In Wisconsin, Gov. Walker and his new Republican majority in both houses moved forward with their commitments to roll back spending and curtail the abuses of the public employee unions. You see, in Wisconsin, the Republicans were able to precisely explain that while collective bargaining in the private sector is a cherished right to be respected, the same is not true in the public sector. In the private sector, the unions – responsible to the members – bargain with an independent management – responsible to their shareholders. There is a natural balance between the wishes of the employees to maximize their compensation and the management’s needs to control cost to remain competitive.

But in the public sector, public employee unions bargain with a management whose campaigns they financed and who are dependent on the union’s financing for re-election. There is no balance. That imbalance is exacerbated when the government – controlled by those who financed their elections – collects and remits the money used by those unions to finance their elections, eliminates the right of a secret ballot to determine whether the union should represent employees, and bars the use of private contracting (outsourcing) for any function ever performed by a public employee.

The union movement in America is waning – everywhere but in the public employee sector. A January report by the United States Department of Labor’s Bureau of Labor Statistics noted:

“In 2010, 7.6 million public sector employees belonged to a union, compared with 7.1 million union workers in the private sector. The union membership rate for public sector workers (36.2 percent) was substantially higher than the rate for private sector workers (6.9 percent).”

The report also noted that the union movement had a net loss of 612,000 jobs – all from the private sector.

And therein lies the reason for President Obama’s failure to address the national budget crises while feeling free to criticize the budget solutions in Wisconsin. Historically, the union movement has been a principle player in the Democrat Party. With the continuing diminution of the private sector unions, the Democrats find themselves turning more and more to public employee unions for financial and logistical support. No president has been as beholden to the financial resources of the public employee unions as Mr. Obama. The ability of the public employee unions to raise hundreds of millions of dollars through federal, state and local government mandatory payroll deductions provides virtually unlimited financing for those Democrats prepared to do the public employee unions’ bidding.

To tackle the federal budget not only requires dealing with so-called entitlements; it requires dealing with the same issues confronting Oregon – too many public employees being paid too much in salaries and receiving healthcare and pension benefits far in excess of their private sector counterparts. And trust me, Obama will have to be dragged kicking and screaming to deal effectively with these problems.
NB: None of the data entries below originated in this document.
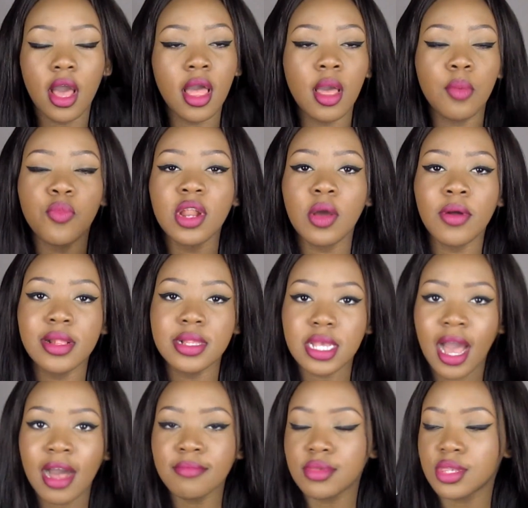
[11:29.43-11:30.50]
When I went
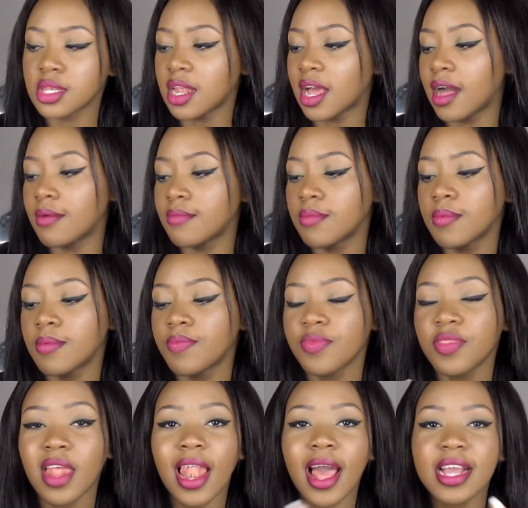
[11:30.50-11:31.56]
to Amsterdam,
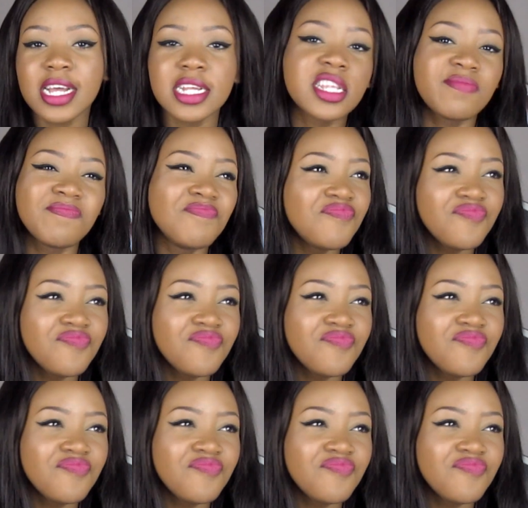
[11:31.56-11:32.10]
they're like a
Pres. Obama’s debt commission recognized the unsustainable burden imposed by entitlement programs – Social Security, Medicare, and Medicaid. Add Obamacare to that list of budget busting entitlements. Obama declined to address any of these in his budget because he lacks courage and leadership. The debt commission also recognized the problem of the unfunded future liability for public employee pensions. Obama declined to address these because he is beholden to the public employee unions.

But he did recognize the threat to the largesse of the public employee unions in Wisconsin – not because Gov. Walker wants to curtail the areas of collective bargaining, but because a part of the package would require the unions to collect their own dues rather than having the state collect and remit them for the unions. When that happens the financial power of the public employee unions drops dramatically and the political imbalance begins to right itself.

But then again, its much easier to tell others how to correct their problems than it is to correct your own problems. President Obama put your own house in order first. And Gov. Kitzhaber, step up! You cannot address the fiscal problems of Oregon without addressing their cause – the abuses fostered by the public employee unions.